Cindy Ehnes, whose Department of Managed Health Care regulates HMO activities, stressed that the accord “contains the strongest protections permitted by California law to protect the pocketbooks of consumers and ensures that PacifiCare maintains its ability to provide comprehensive healthcare to California employers and enrollees.”

The proposed merger now has been ratified by six states and still needs approvals from four states and antitrust regulators at the Justice Department.

PacifiCare spokesman Tyler Mason said creating a larger company “will offer enhanced technology and greater physician and hospital choice while maintaining local accountability.”

Critics, however, question whether bigger is necessarily better for California healthcare consumers. Dr.

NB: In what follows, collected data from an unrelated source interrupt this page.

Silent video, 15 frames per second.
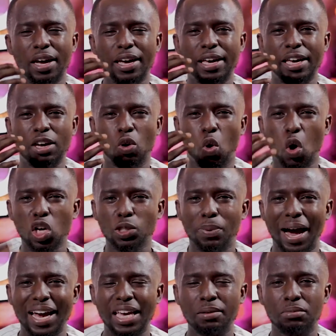He goes
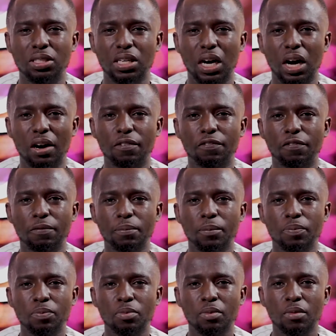by himself
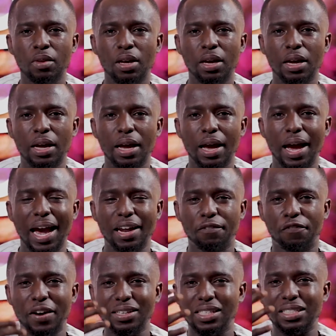
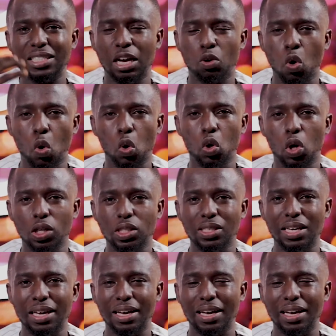and fetches the coconut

Jack Lewin, chief executive of the California Medical Assn., said his members were concerned that PacifiCare, which spends 85 cents of every premium dollar on direct patient care, could be pressured to lower that ratio.

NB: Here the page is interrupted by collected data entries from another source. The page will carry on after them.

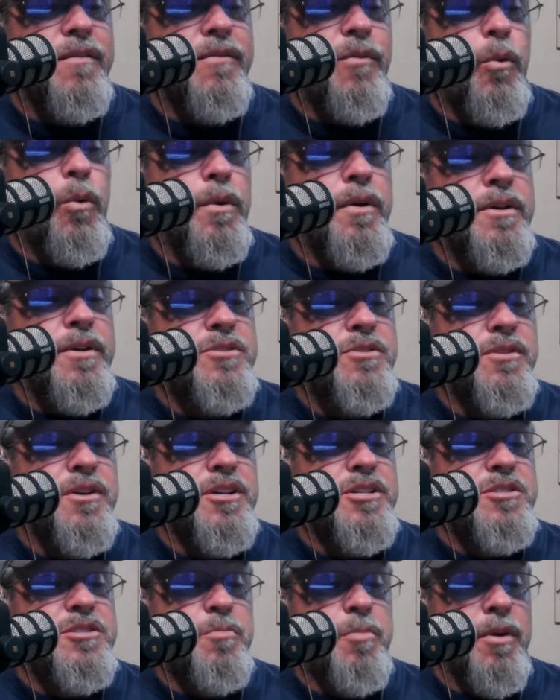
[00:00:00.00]
for it, so they
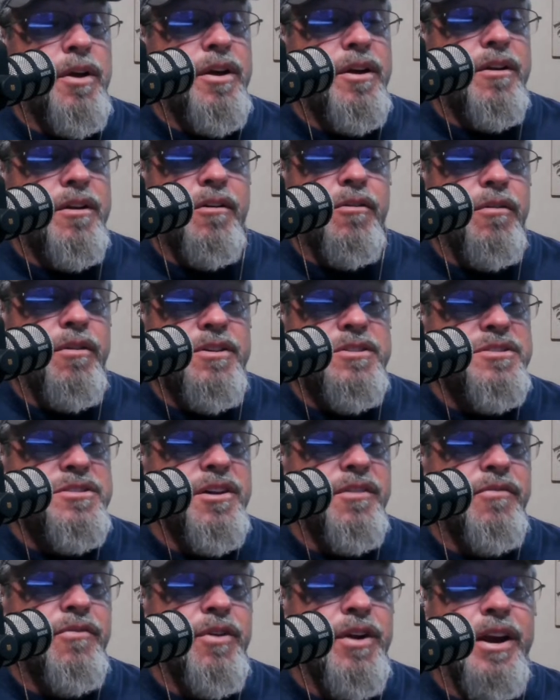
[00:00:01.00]
split it across
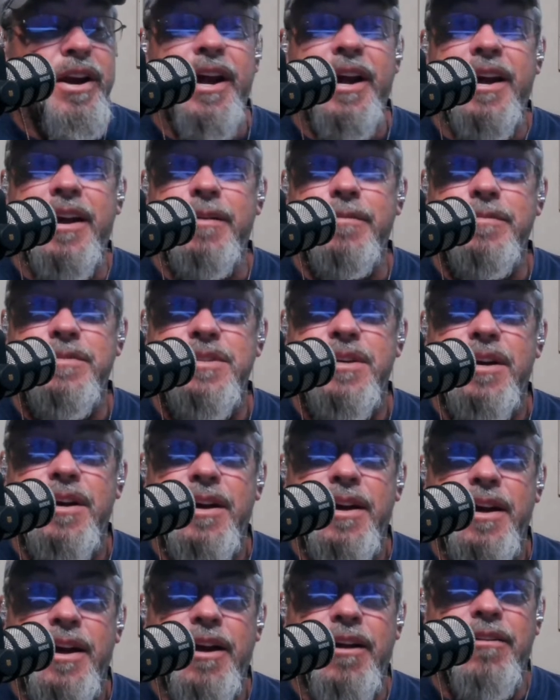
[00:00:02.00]
different names.
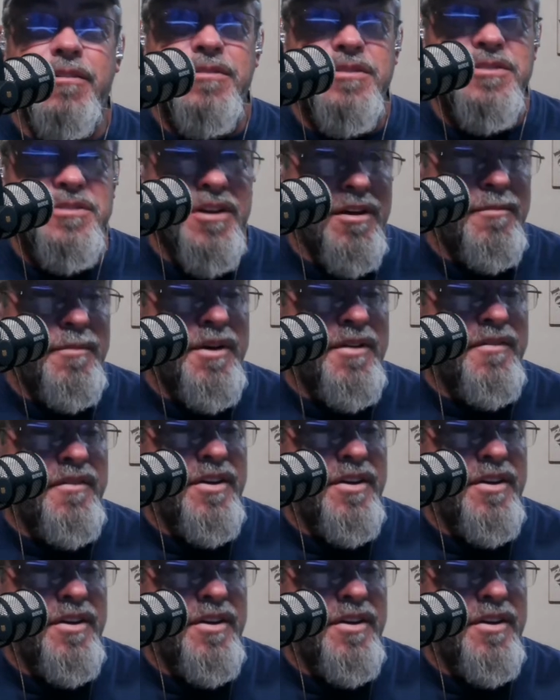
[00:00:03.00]
Here's some of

UnitedHealth earmarks 77 cents per $1 in premiums, “and we remain concerned that the culture of underspending on medical care… will become standard at PacifiCare,” Lewin said.

State Treasurer Phil Angelides, who voted along with the entire board of the California Public Employees’ Retirement System to oppose the PacifiCare-UnitedHealth deal, said he was disappointed that the deal was approved “without the excess executive compensation package being stripped out of it.”

Jamie Court of the Foundation for Taxpayer and Consumer Rights in Santa Monica, though supportive of Garamendi’s efforts to get insurers to put money into poor communities, accused WellPoint on Monday of dragging its feet on its investment promises.

WellPoint Vice President Robert Alaniz called the accusation “off base,” noting that the loan program got underway only in September.

UnitedHealth‘s stock slid $1.29 to $61.85 and PacifiCare lost 85 cents to $89.04 on a day when shares of healthcare providers were hammered on Wall Street. Standard & Poor’s index of managed-care companies fell 2%.

Under terms of the deal, UnitedHealth would pay 1.1 of its own shares plus $21.50 for every share of PacifiCare. It also would assume $1.1 billion in PacifiCare debt.